Everything Went Wrong

In The Art of Travel Fall 2015, Washington DC, Misadventure by Kennedy Hill1 Comment

Misadventure happens to the best of us. Sometimes all the preparation in the world can not help us avoid a mishap. These hiccups that often happen while traveling can feel like major setbacks. In the moment, a missed flight or a wrong turn can feel like it will throw your entire day out of motion. Mix in the stress of traveling to an unfamiliar place, and that feeling only intensifies. What I find most frustrating about mishaps that happen while traveling is that a lot of the time, the problem is out of my hands. I can understand if I cause something to go wrong, but when it has nothing to do with my actions and I am forced to rely on the strangers around me, that is the hardest.

My most recent mishap happened while taking a bus from DC to New York City.
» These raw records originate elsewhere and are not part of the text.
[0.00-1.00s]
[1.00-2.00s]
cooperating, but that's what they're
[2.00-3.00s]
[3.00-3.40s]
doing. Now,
I was heading up for the weekend to visit friends in the city, and having had a positive experience earlier in the semester, I figured it would be a smooth trip like last time. I should have known from the start that things were bound to go wrong.
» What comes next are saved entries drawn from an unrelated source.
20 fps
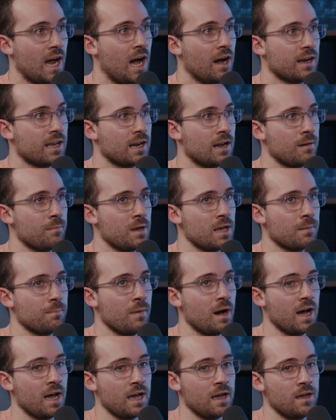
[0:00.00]
How can I make
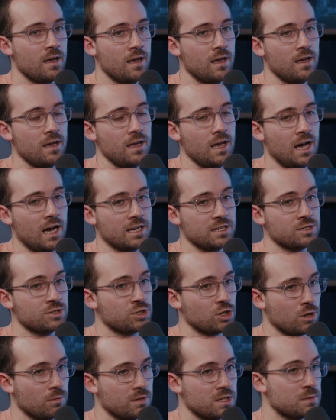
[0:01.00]
my
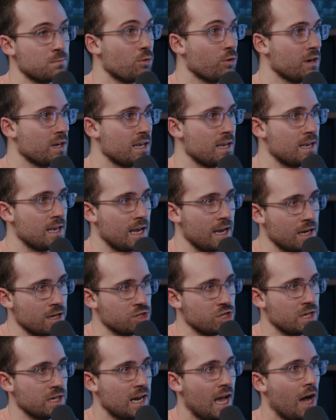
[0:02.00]
sermons more
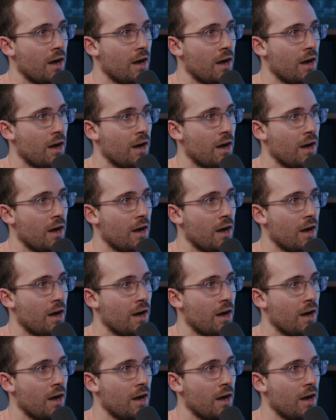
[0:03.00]
engaging?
Arriving early to Union Station so I had time to grab dinner and then get in line for the bus, I felt ready for the 4 hour trip ahead. Typically, people begin to get in line about an hour ahead of the departure time, with boarding starting 30 minutes before departure. For my trip scheduled to leave at 4pm, I got in line at 3pm and was surprised to see that a few people were already in line. Having stood in line for around 20 minutes without a bus in sight, I started talking with the people in front of me that looked equally distressed by the lack of a bus. I soon found out that they had been scheduled for the 3:15pm bus, but had been forced to take a later trip because it had been overbooked. It was unsettling to learn that there were problems with the previously scheduled trip, yet it was somehow comforting to have other people there with me in a similar situation. By the time it was 3:45pm I started to get really concerned. This was the first time I was taking the bus on my own and I knew that I wouldn’t know what to do if the bus did’t come. To my relief, the bus came right at 4pm and were on the road a few minutes later.

Unfortunately, the hour late bus was representative of the trip as a whole. As I was putting my stuff in the bins overhead, a man walked by with a large backpack that had locks hanging off the zippers. My back turned to him, the locks caught in my braid and pulled me by the hair as he continued to walk down the aisle, completely unaware. Then, as I was walking down the aisle back to my seat, the driver slammed on the brakes. The forceful stop pushed me forward, throwing my knee straight into the corner of a chair. To top it all off, the trip that was supposed to take 4 hours dragged on for 6 slow hours because of traffic.

This bus ride to New York was unenjoyable to say the least, but despite all of the unfortunate events that happened, arriving to be with friends in the city made me feel like it was all worth it. I wouldn’t say that I learned much from this experience, except maybe patience, but I do feel like misadventures such as this are an undeniable part of life.


  1. After having read through your mishap aboard the bus, I glanced at your picture and laughed at the nondescript roadside and colorless sky. Although for some reason I’m a fan of length international flights, I’m a lot more averse to roadtrips of comparable length. I’m sure the trip must’ve been as unenjoyable as you described. You’re right that such mishaps aren’t avoidable or deniable, but I’m glad to hear you ended up at your destination. You must be thankful not to be abroad in, say, Italy or Spain since the public transportation I’m told can be much more unpredictable than in the States.